WORK ORDER ->
An exact copy of the records below is required, and it must contain no pictures.

Stored data ->
===
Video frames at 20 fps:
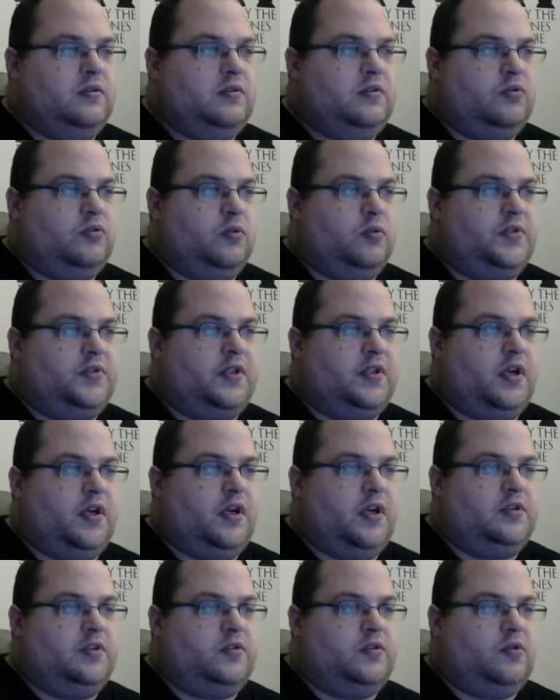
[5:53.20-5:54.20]
Turm
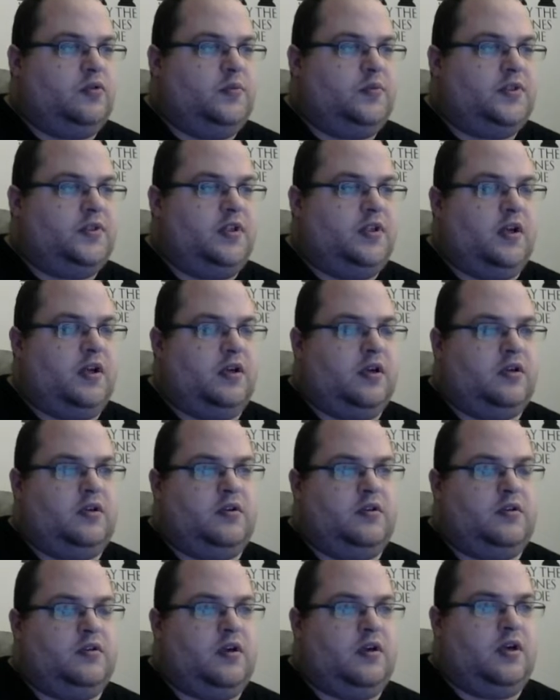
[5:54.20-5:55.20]
C1, Turm
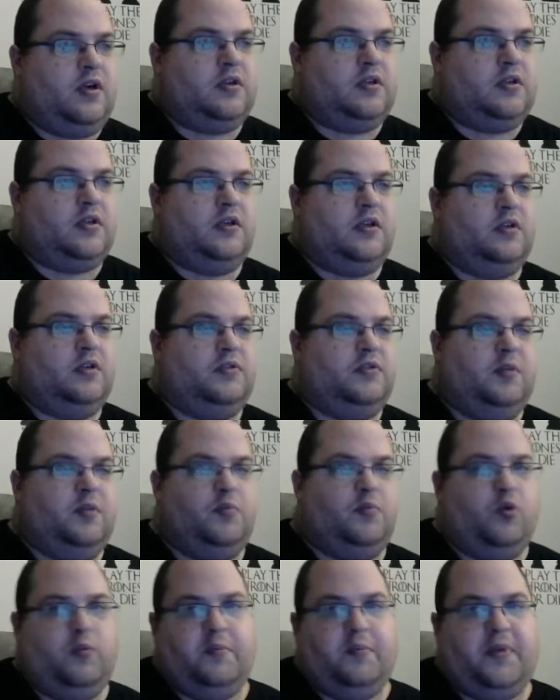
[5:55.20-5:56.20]
C8, A3. Und hier
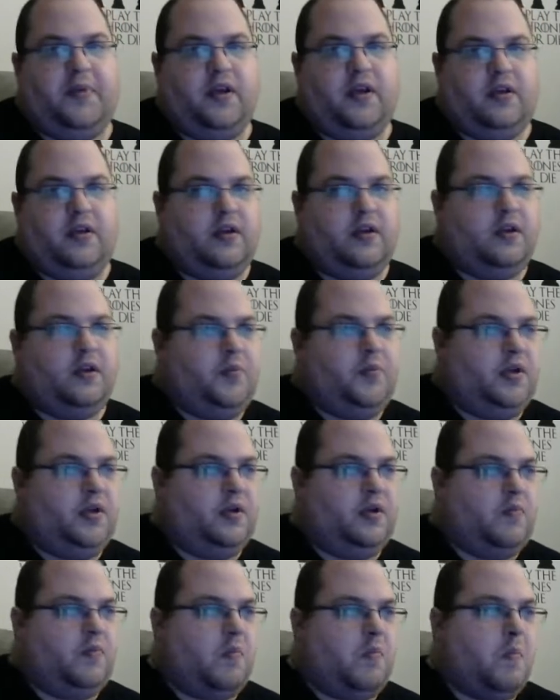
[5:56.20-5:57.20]
bot mir mein Gegner Remis
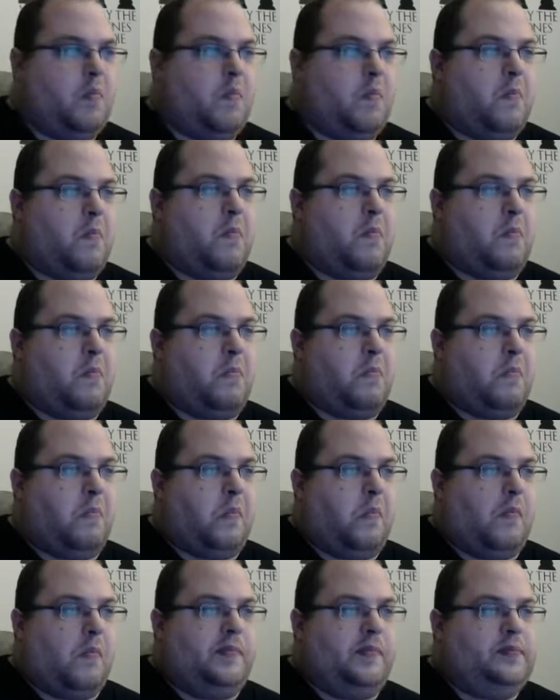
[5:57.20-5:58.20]
an.
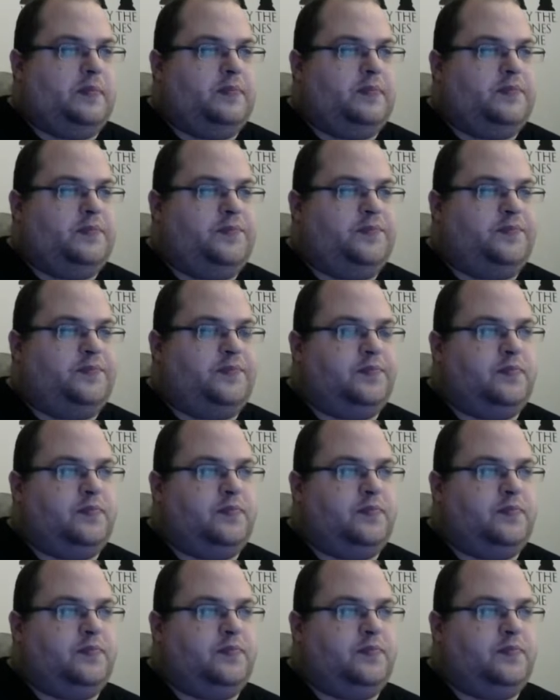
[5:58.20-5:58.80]
Hm.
===
REPLY TO THE TASK ->
Video frames at 20 fps:
[5:53.20-5:54.20]
Turm
[5:54.20-5:55.20]
C1, Turm
[5:55.20-5:56.20]
C8, A3. Und hier
[5:56.20-5:57.20]
bot mir mein Gegner Remis
[5:57.20-5:58.20]
an.
[5:58.20-5:58.80]
Hm.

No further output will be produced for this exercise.